After reading George Will’s column over at The Education Wonks, I now realize that he is not a conservative. I am. Mr. Will trots out that old “liberal bias” bogeyman, complaining that too many colleges have liberal professors.

He then gives a few examples and concludes all education schools are biased. His solution? Eliminate education schools. That’s a radical notion. Conservatives, like me, think we should simply improve them, making them more practical.

I’ve had several right-wing dentists, but I’ve yet to come to the conclusion that we need to eliminate dental schools. As long as they can fix my teeth, I don’t much care who they vote for.

That brings up a nasty objection. What about all the certified teachers who simply aren’t that good? Why don’t we eliminate certification since, apparently, it does no good.

Of course there are plenty of "trained" teachers who can't teach. There are also plenty of "trained" people in every profession, without exception, who can't do their jobs.However, I have been teaching in NYC for 20 years, and I've seen firsthand what happens when you lower standards.

While certification does not ensure a good teacher, the inability to pass a basic skills test fairly guarantees a bad one.In the 70s, NYC went from the highest to the lowest standard in the state. It employed thousands of uncertified, under-certified, and unqualified teachers, has been doing so for over thirty years, and over that period it's gone from a world model to one of the worst anywhere. Personally, I do not attribute that to coincidence.

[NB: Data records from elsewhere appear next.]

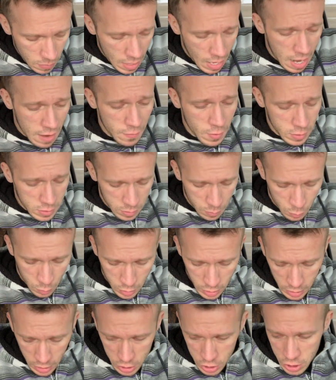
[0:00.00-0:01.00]
And I've heard some
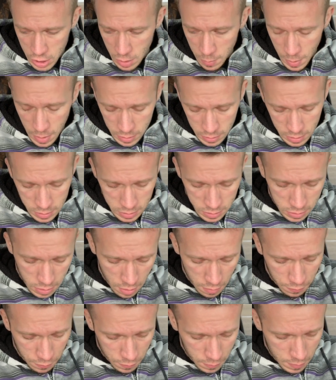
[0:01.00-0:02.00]
really good shit about this
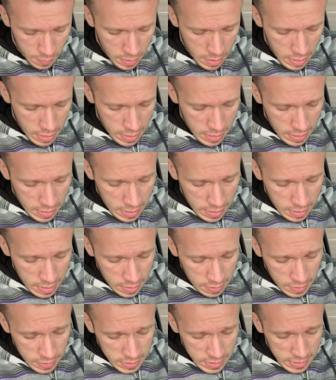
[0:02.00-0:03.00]
stuff.
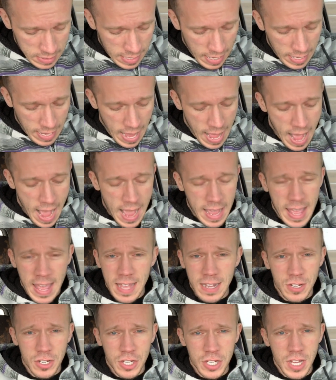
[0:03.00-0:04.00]
This is like
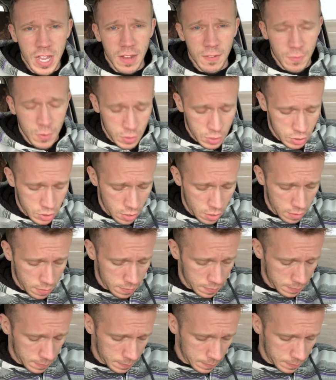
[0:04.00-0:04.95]
high-end shit for sure.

Will thinks anyone can teach. He’s wrong right there. I’d like to see him in front of 34 urban high school kids for 45 minutes. Of course, the incredible cut in pay notwithstanding, he wouldn’t do it on a bet. And he couldn't do it if he tried.

Unlike Will, I believe in old-fashioned family values. I believe we owe every child a good education. I think it’s more important than tax cuts. It’s more important than “reforming” social security. It’s even more important than oil.

Can you imagine what we could’ve done if we’d devoted the trillions of dollars we've spent on the Iraqi war to educating our people? In any case,unlike radical Will, I'd certainly balk at an unprecedented "pre-emptive" war, particularly one with such predicatable consequences. Well-known conservative George Herbert Walker Bush certainly saw this coming.

The only thing more basic and fundamental than education, of course, is health care. As a family-values oriented conservative, I think we need to offer decent health care to all our citizens. It’s the least we can do.

I don’t believe that we need a voucher system. I believe, rather than draining money from the education system that’s made America one of the most successful nations in the history of the planet, we ought to support it and fix it when necessary.

We conservatives do not believe in throwing the baby out with the bathwater.

We like to look at precedents, and at what works. Better education is right in front of our faces. Not to beat a dead horse, but small classes and good teachers, precisely what CFE demands, make good schools. The New York State Supreme Court thinks so too. Radicals like Governor Pataki differ, preferring to save money for tax cuts. That's fiscally irresponsible.

Suburban schools not 5 minutes from NYC are excellent. Hundreds of teachers apply for each opening. They pay teachers well and select the best for their kids. They invest money in school facilities, and place their kids in small groups in clean, modern classrooms. I live there. My kid goes there. Let me tell you—it works.

Radicals, like Bloomberg and Klein, resist these tried-and-true notions, preferring to experiment with untested pie-in-the-sky nonsense.

They cram buildings to triple capacity, break their much-heralded promises about school construction, but lobby endlessly to build sports stadiums for billionaires. They divide overcrowded schools into pieces, and farcically refer to them as “small.” They advertise worldwide for anyone who can meet the lowest standards in the state. They scream about merit pay. They complain about the quality of the teachers their selective process produces, and then blame the UFT, who didn’t hire the teachers in the first place.

Then other radicals scream that the certification process is too tough. Who needs a license anyway? Why the hell should I have to go to college? I want to teach right now!

Conservatives, on the other hand, believe in quality. We don’t think we need to eliminate standards for teachers. We think we need to raise them considerably.

And naturally, we conservatives also believe in the law of supply and demand. We believe if you pay them, they will come. That’s why, when my fellow conservative, Rudy Giuliani, fought his multitudinous lawsuits, he did not hire $35-an-hour lawyers.

We believe in getting what we pay for. And NYC, which has paid the lowest salary in the area, and offered the very worst facilities and working conditions for thirty years, certainly gets what it pays for.

We conservatives want to fix that, and the sooner the better.